The best AI workspace for a team running agents is the one designed for many actors from the start, not retrofitted with an assistant. It gives each agent its own identity, keeps a dual-keyed record of who did what and on whose authority, and persists the result as the team's system of record. A single-actor tool can draft; only an agent-native workspace can hold a team accountable. See the companion guide, the [best AI workspace for AI agents](/blog/best-ai-workspace-for-ai-agents).

[Start building your team's agent workspace on Dock.](/signup)

## FAQ

**Why do shared API keys fail for teams running multiple agents?**
A shared key collapses every agent into one actor, so you cannot tell which agent made which change. You also cannot revoke, rate-limit, or audit one agent without affecting all of them. Per-agent signed identity keeps each actor distinct.

**What is a dual-keyed audit trail?**
It is a record where each action carries two keys: the actor that initiated it and the owner who authorized it. That structure means no write is anonymous or solely the agent's responsibility. It is what makes after-the-fact review and compliance meaningful for a team.

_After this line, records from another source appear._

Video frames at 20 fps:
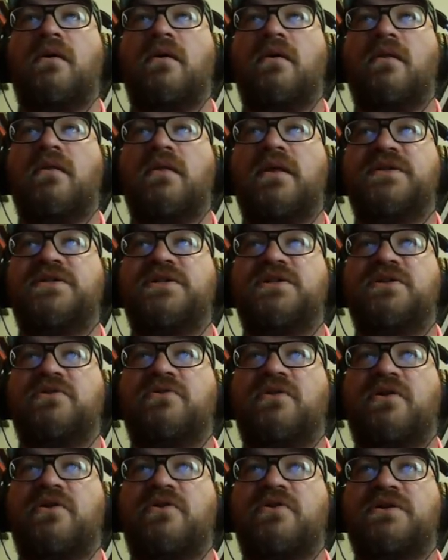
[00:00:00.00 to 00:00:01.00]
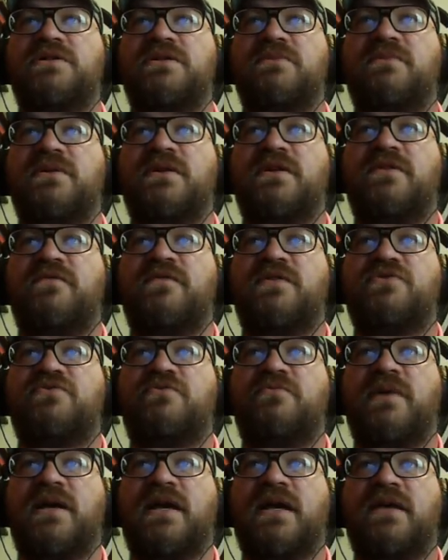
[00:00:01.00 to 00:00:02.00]
Leeches no longer exhibit
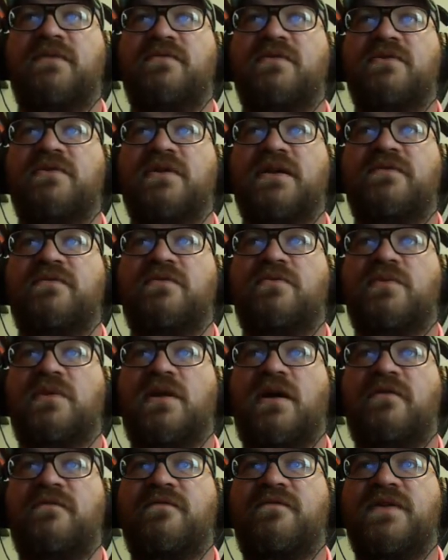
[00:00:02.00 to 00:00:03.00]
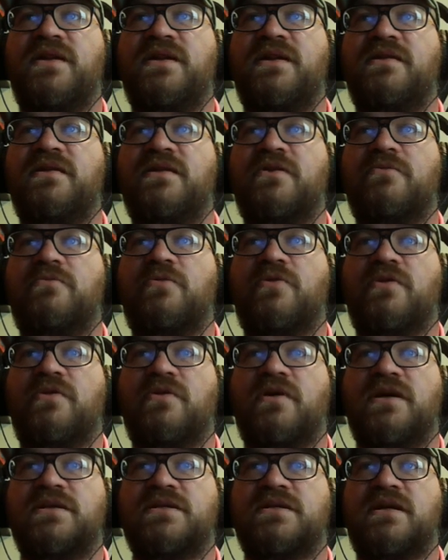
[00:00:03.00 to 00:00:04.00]
individual behavior, even when not feeding. They are
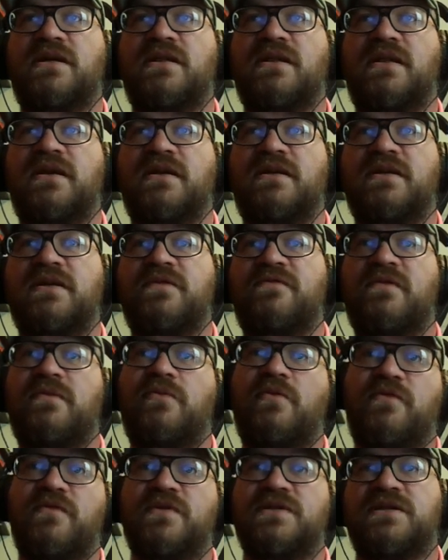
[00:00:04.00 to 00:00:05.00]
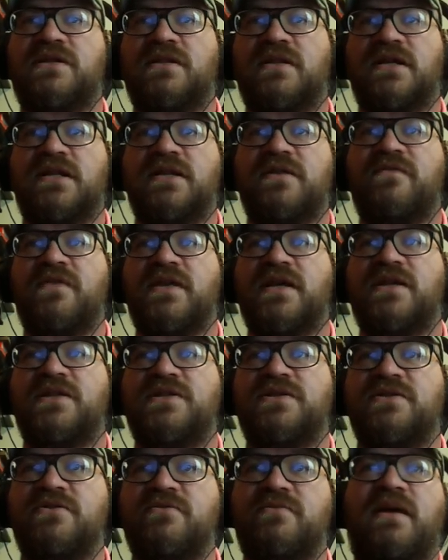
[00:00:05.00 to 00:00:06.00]
more as a collective. They move as a collective. They
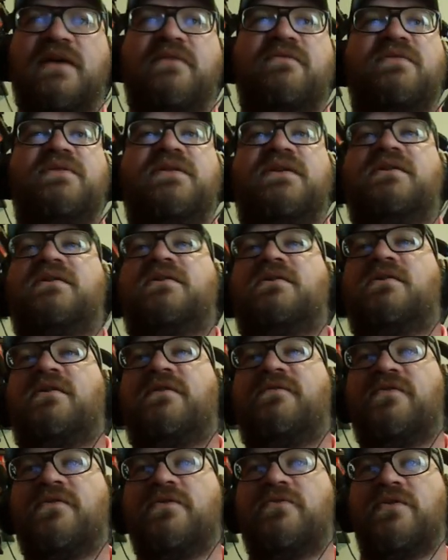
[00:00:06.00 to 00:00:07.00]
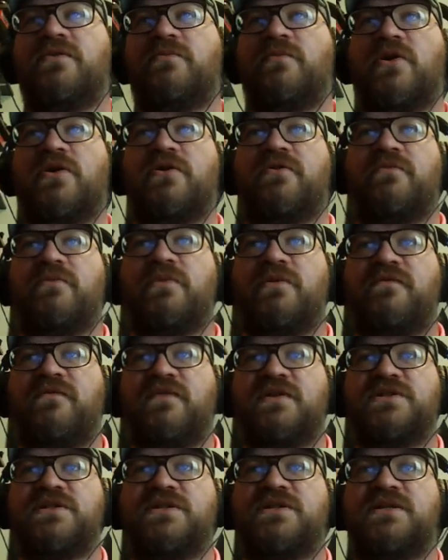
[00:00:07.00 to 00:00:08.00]
consume everything I offer with remarkable
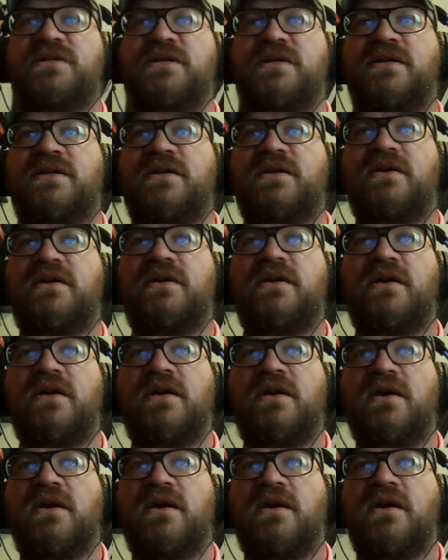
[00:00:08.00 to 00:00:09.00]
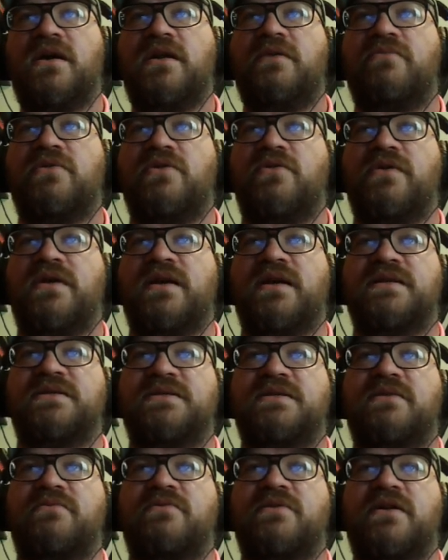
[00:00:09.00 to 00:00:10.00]
efficiency. An employee has
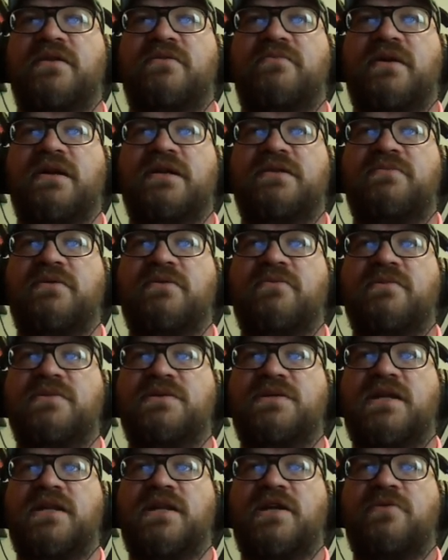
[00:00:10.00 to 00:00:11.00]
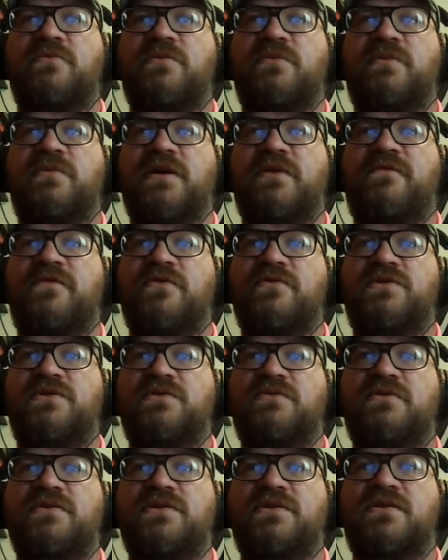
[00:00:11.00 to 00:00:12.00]
stumbled onto my experiments. Can a human be a food
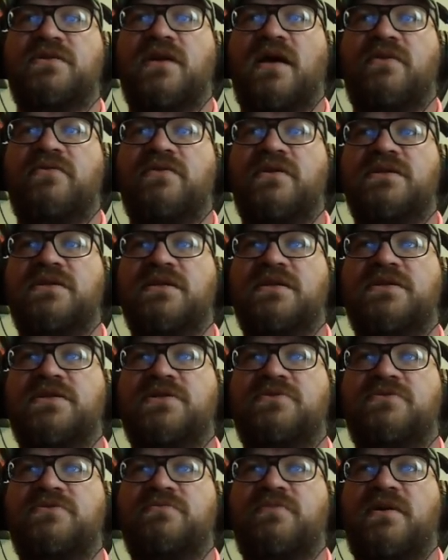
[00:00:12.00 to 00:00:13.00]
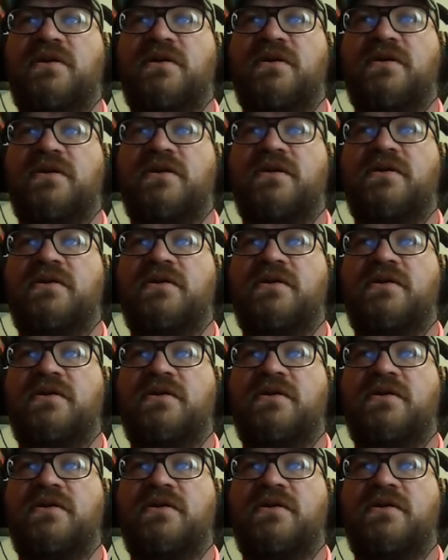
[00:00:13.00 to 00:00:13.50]
source? How will these leeches respond?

**Do agents really need their own identity, or can they use a human's login?**
Borrowing a human login works for one user but breaks attribution for a team, because every agent action then traces to that one person. Giving each agent its own credential lets you attribute, revoke, and audit it independently. See [agents are principals](/blog/agents-are-principals).

**Is an agent-native workspace overkill for a solo user?**
Often, yes. If you work alone with one assistant and never need to prove who changed what, a simpler docs-and-notes tool is enough. The need for per-agent identity appears the moment a second actor, human or agent, shares the surface.